Here in Paris the Spring season of museum exhibitions is well underway, even if Mother Nature is still dithering! I never go out without an umbrella as even the clearest, bluest sky has a nasty habit of darkening and exploding in a rain or hailstorm at a moment's notice, and just as quickly returning to sparkling sunshine.
So if lounging outdoors at a smart café is a perilous pastime, there are plenty of interesting things to see indoors in some of the city's many museums.
Let's start with the Musée d'art moderne de la ville de Paris where the work of American born artist Elaine Sturtevant is on view. Sturtevant's "The Razzle Dazzle of Thinking" is part retropsective and part unveiling of her most recent work and a very good overview of her unique genre. Since the 1980s Sturtevant has challenged the notion of "original art" with her exquisitely rendered "Appropriations" of famous pieces. It's a curious concept and difficult to really understand, but has been practiced by several artists with Sturtevant probably the most original and most accomplished.
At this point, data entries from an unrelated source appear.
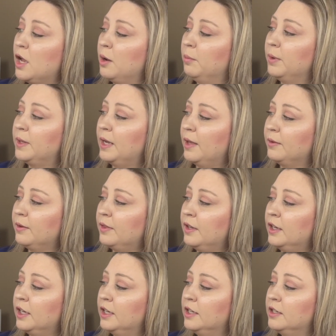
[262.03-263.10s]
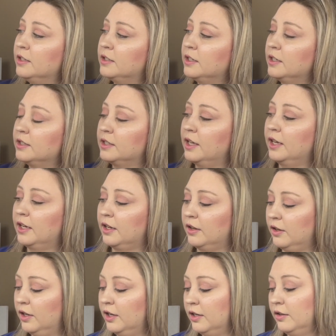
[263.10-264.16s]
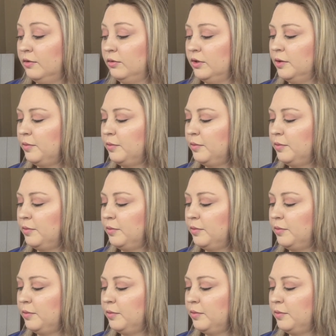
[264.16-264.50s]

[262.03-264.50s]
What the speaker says: But the other thing is like, well,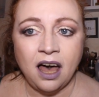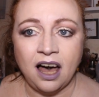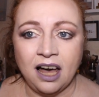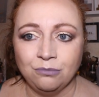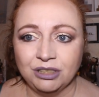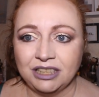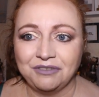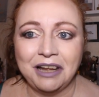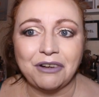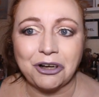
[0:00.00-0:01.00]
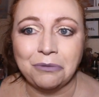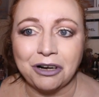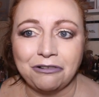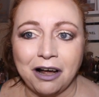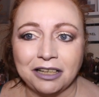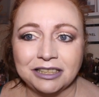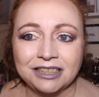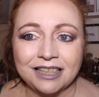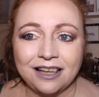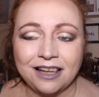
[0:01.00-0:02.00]
um, which I've never come
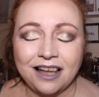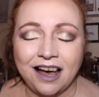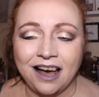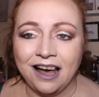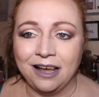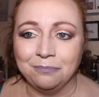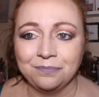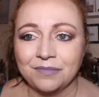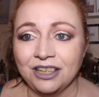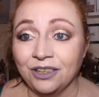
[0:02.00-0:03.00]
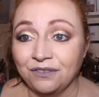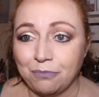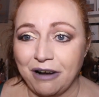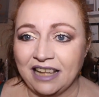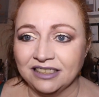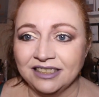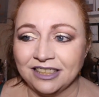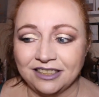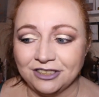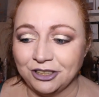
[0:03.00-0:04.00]
across um, another
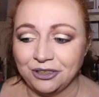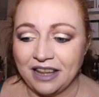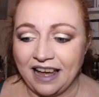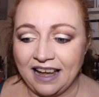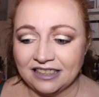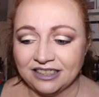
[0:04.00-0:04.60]
brand do that.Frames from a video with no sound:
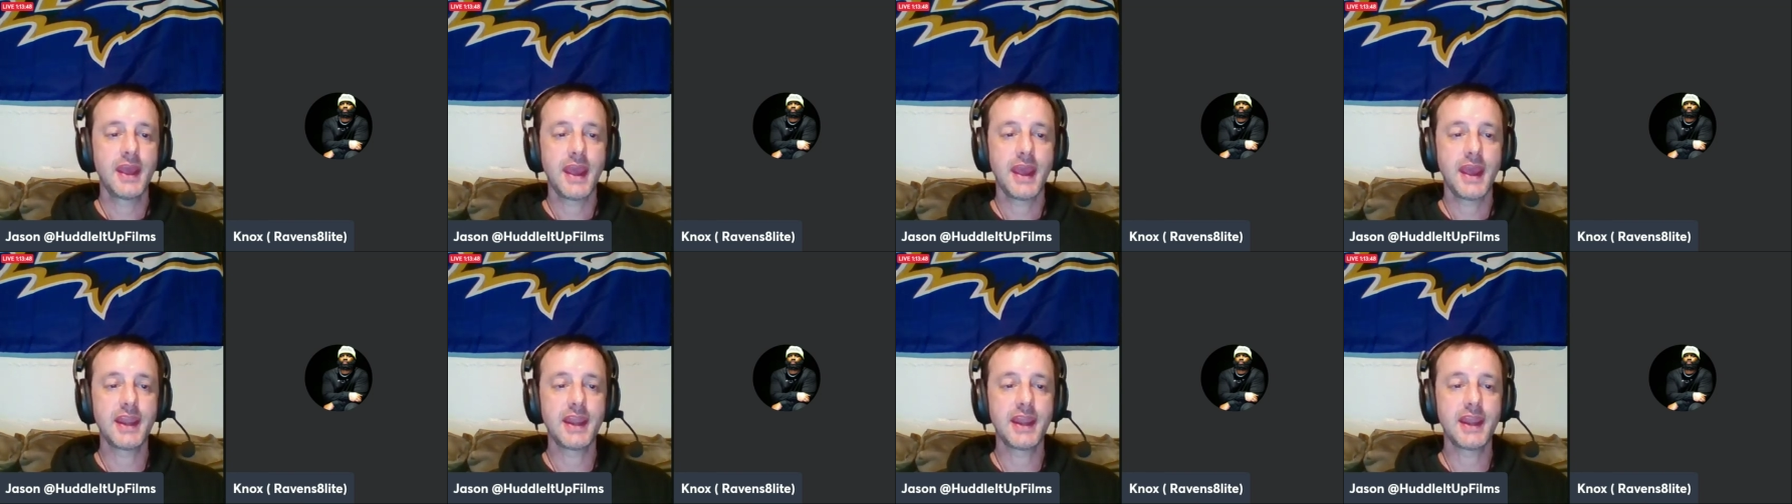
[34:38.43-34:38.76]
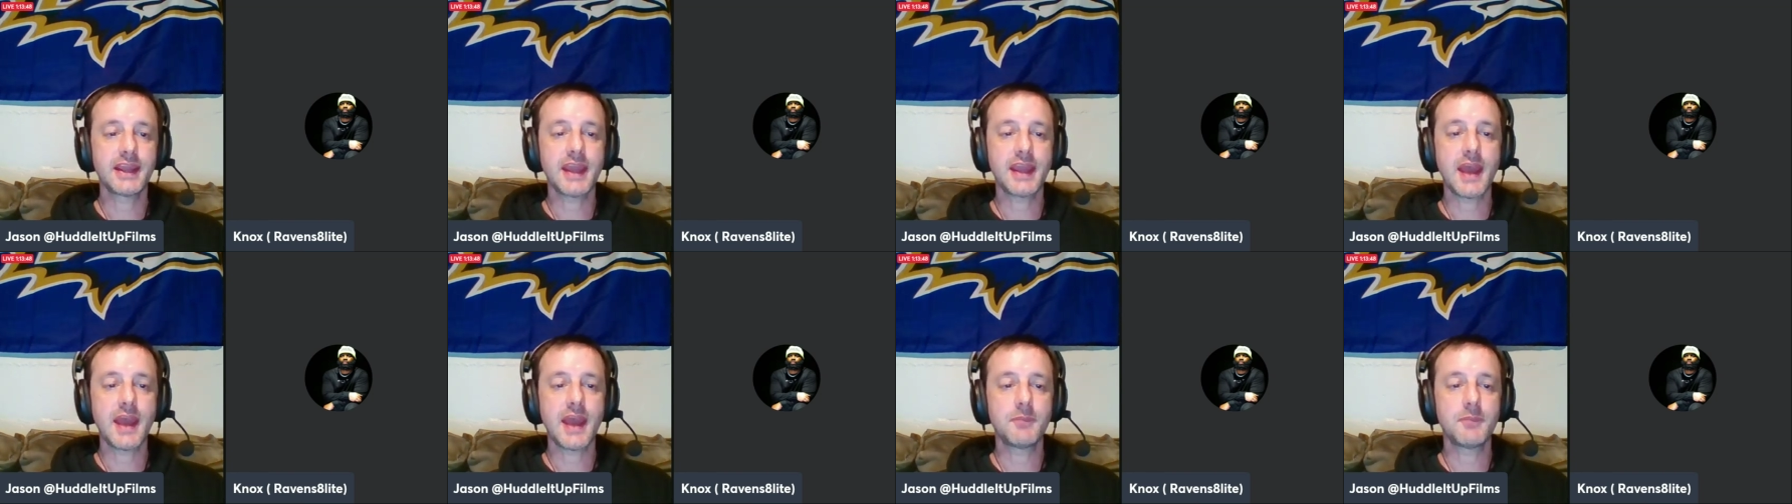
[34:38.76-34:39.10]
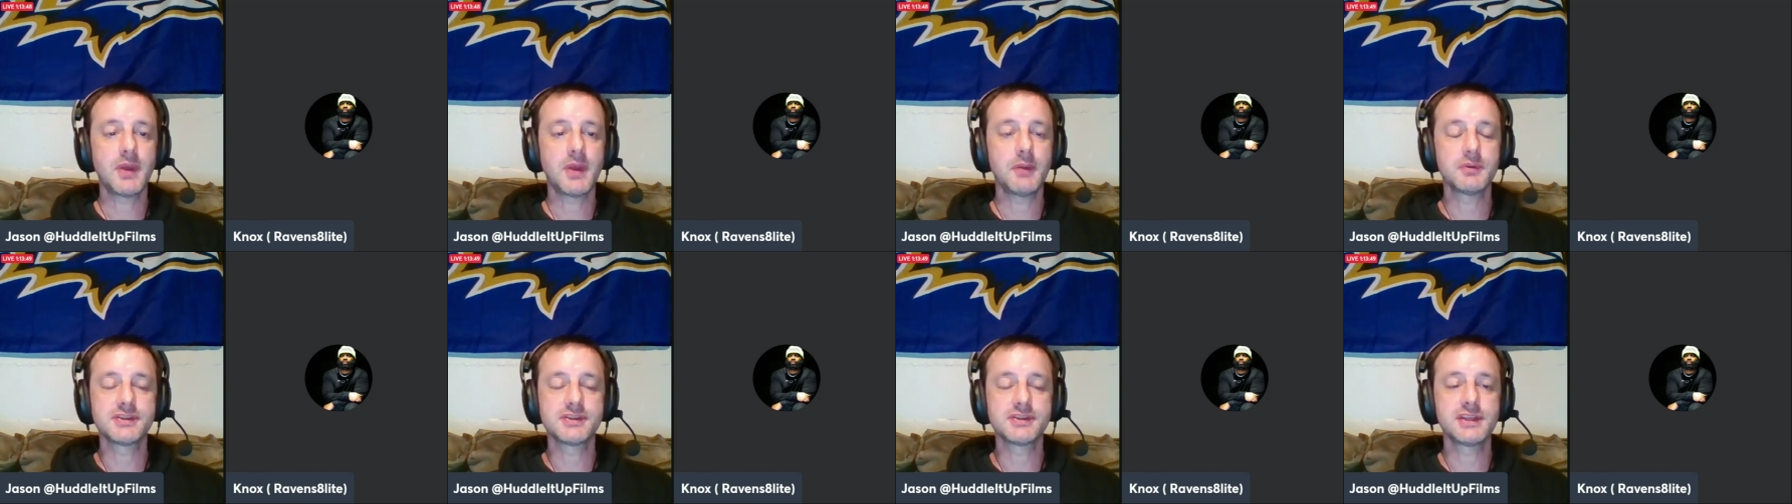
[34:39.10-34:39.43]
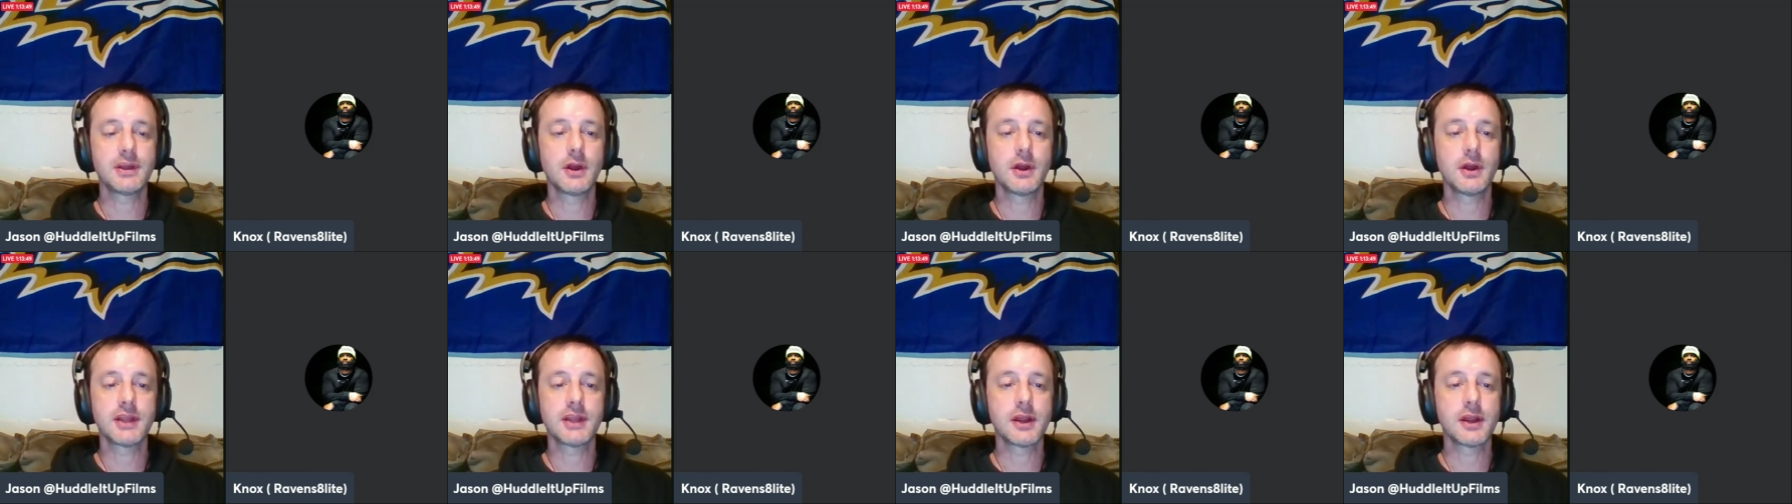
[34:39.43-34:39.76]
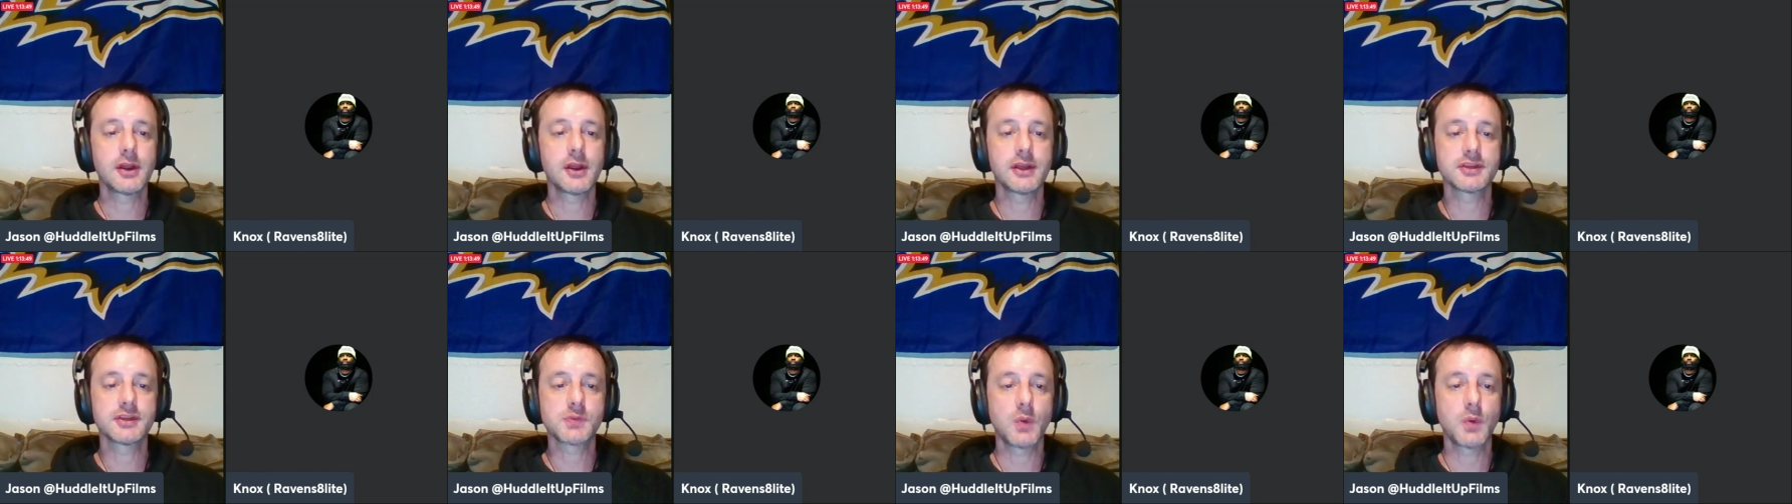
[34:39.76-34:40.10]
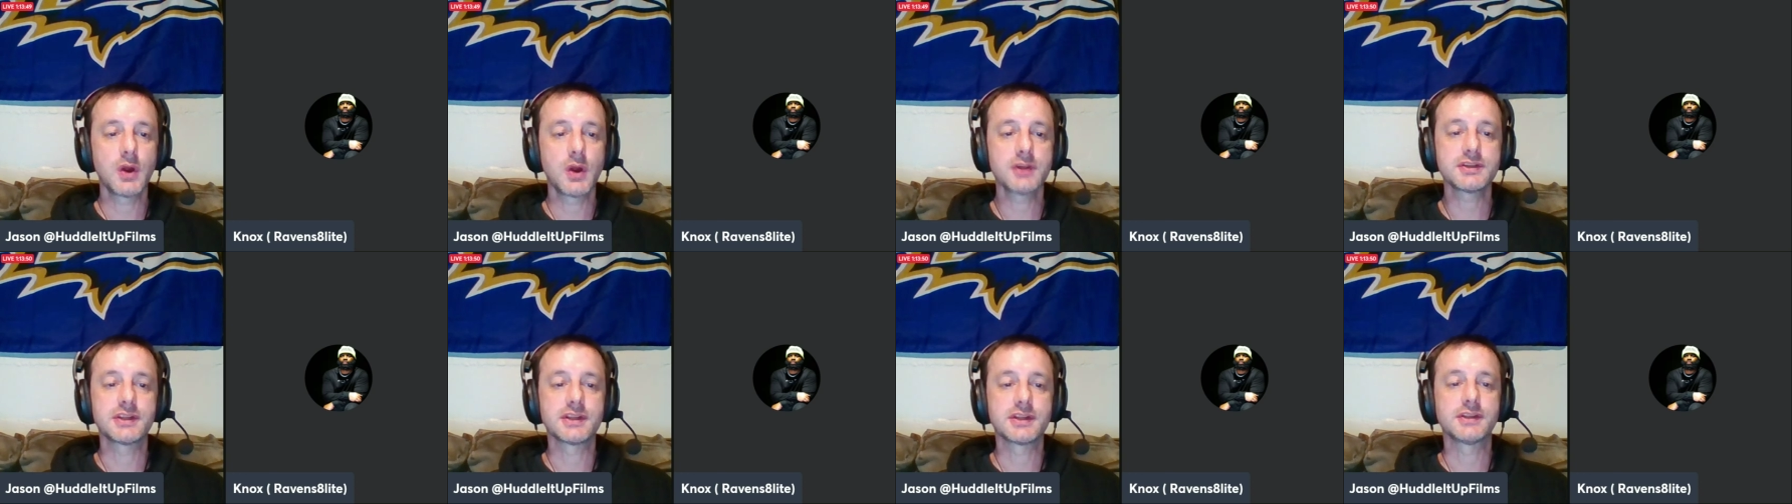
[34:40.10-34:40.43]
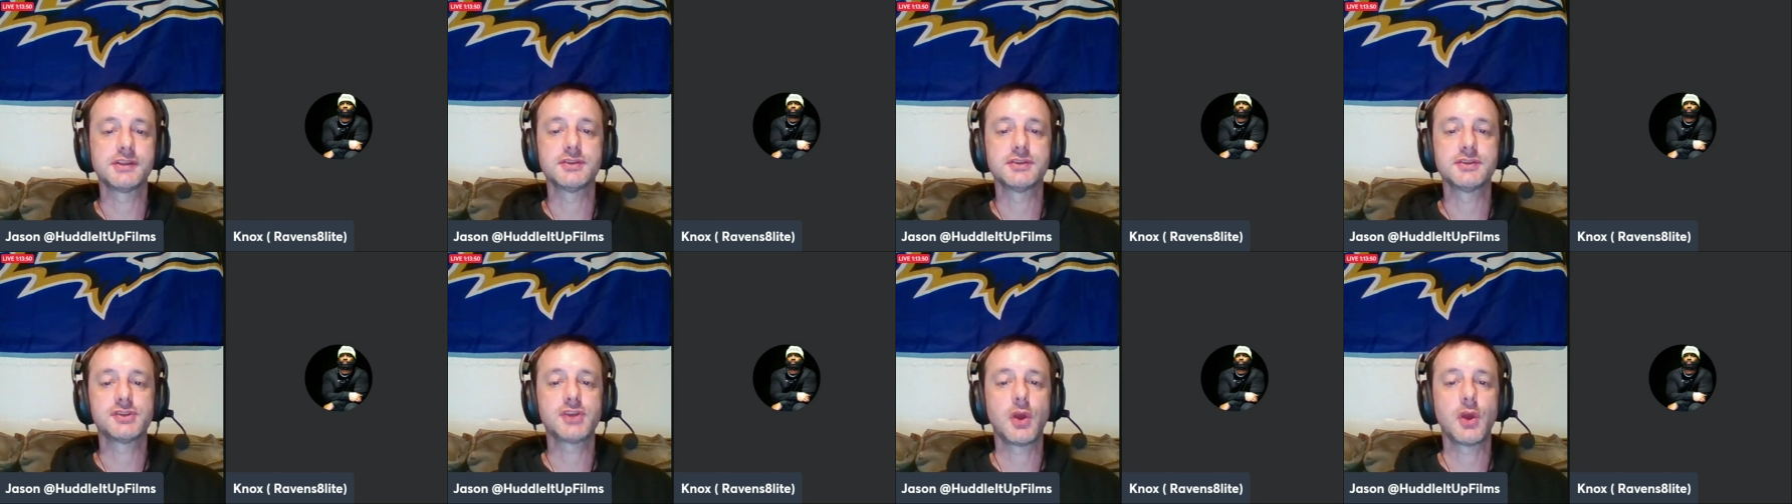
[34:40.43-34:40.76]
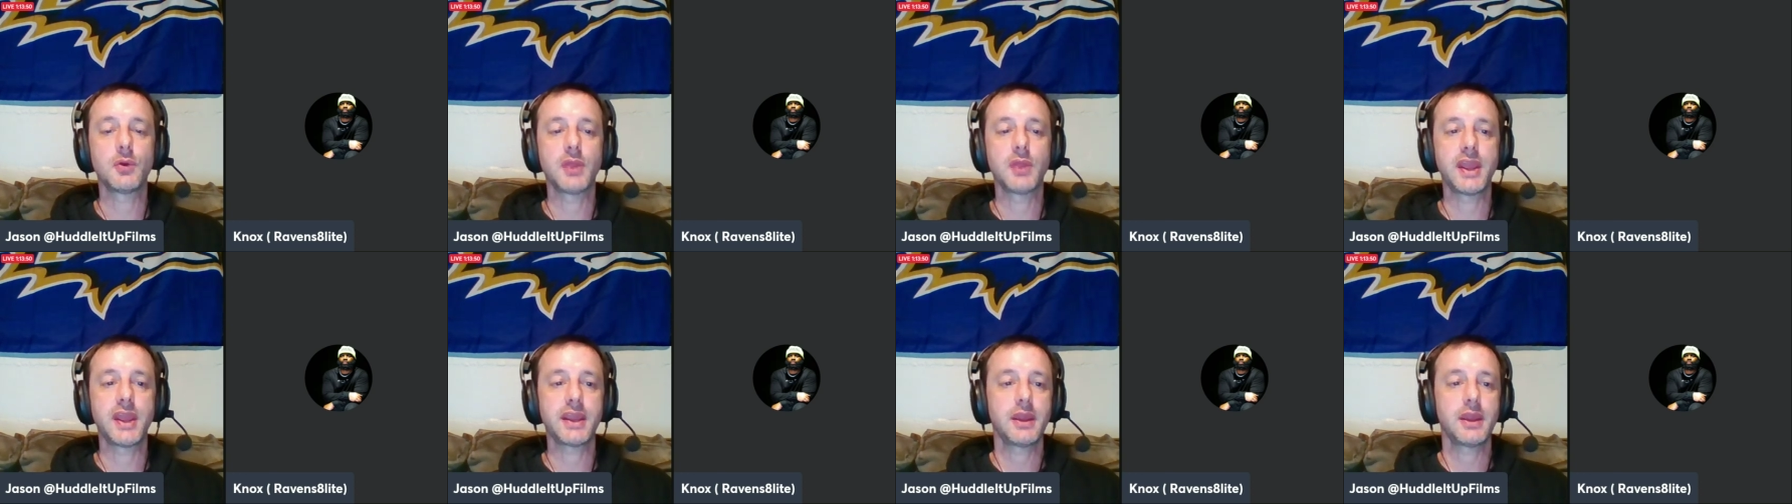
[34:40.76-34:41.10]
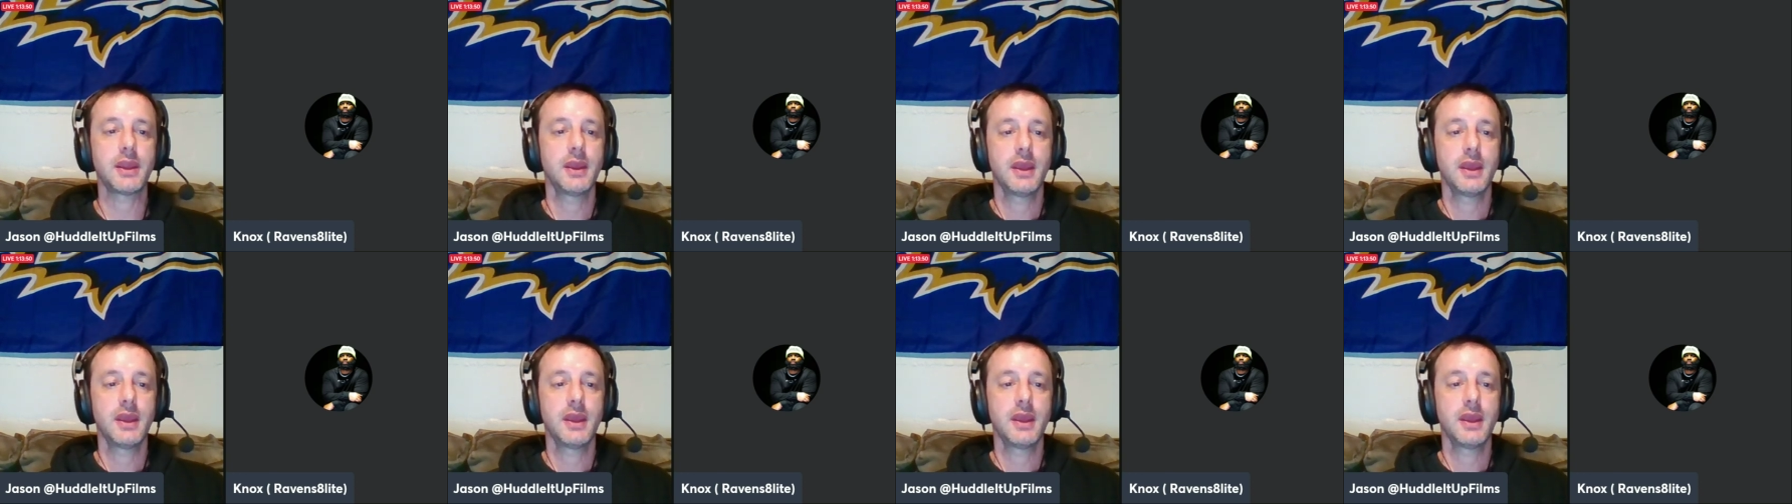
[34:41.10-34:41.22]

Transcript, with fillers: and it kept it was the Ardarius Washington show. Like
This exhibition presents her famous Marcel Duchamp installation, as well as works representing Andy Warhol, Jasper Johns, Frank Stella, Paul McCarthy and others in mediums spanning oil painting to video. A brand new piece is "House of Horrors" where visitors ride in a carnival style gondola through a contemporary art inspired "House of Horrors". It is technically brilliant, intellectually challenging and a lot of fun!
Another living artist being honored with a museum show is British painter Lucian Freud whose work is now on view at the Centre Pompidou. Freud may not be everyone's cup of tea, but he is indisputedly a very fine painter and revered by many cognoscente as evidenced by the two hour wait to see this show. Divided into four main themes including "Interiors/Exteriors", "Reflection", "On Painting" and "As Flesh" the curators emphasize Freud's intention to make "...paint work as flesh". Views of interiors, urban landscapes, gardens, and above all portraits, are enigmatic, surprising and very insightful. Most people are painted naked, in blistering detail, as not just a depiction of how the person looks, but how the person really "is". This is an intense show and it leaves no doubt as to Freud's place in the contemporary art scene.
Now let's move across the Seine to the Left Bank and visit the Musée Maillol currently featuring "Vanités: From Caravaggio to Damien Hirst - C'est la vie!" a survey of skulls, skeletons and icons of death from the Middle Ages through the present. Since ancient times people have been both frightened and fascinated by death and have expressed these obsessions through art and objects. On display are paintings by Old Masters such as Francisco de Zurbaran of Saint Francis with his face obscured holding a skull, 1635, or Genovesino's 1652 image of a putti asleep on a head. Carved ivory memento mori of skeletons as cane or knife handles are displayed next to crystal sculls, exquisitely - if perhaps morbidly - illustrated books, and a fabulous collection of vintage 1940-50 jewelry by Codognato, all on the theme of death in every conceivable permutation.
Modern artists also used the imagery of skulls and skeletons and paintings by Picasso, Cézanne and Braque are great representations. Then the exhibition goes totally Contemporary and I was surprised at how pervasive the use of the skull device still is. From Damian Hirst's famous diamond studded cranium "For the Love of God", 2007, to Nicholas Rubenstein's 2006 skull sculpture with Mickey Mouse ears, to Andy Warhol's 1976 silkscreens of skulls - the iconography is everywhere. Although the Musée Maillol did not always use the finest examples of the œuvre, I think they successfully made the point that death endures with us in art.
Now it's back to the living and the rest of a beautiful day in Paris. Wait a minute - is that a storm cloud? Oh no! Better get the umbrella out again! A bientôt!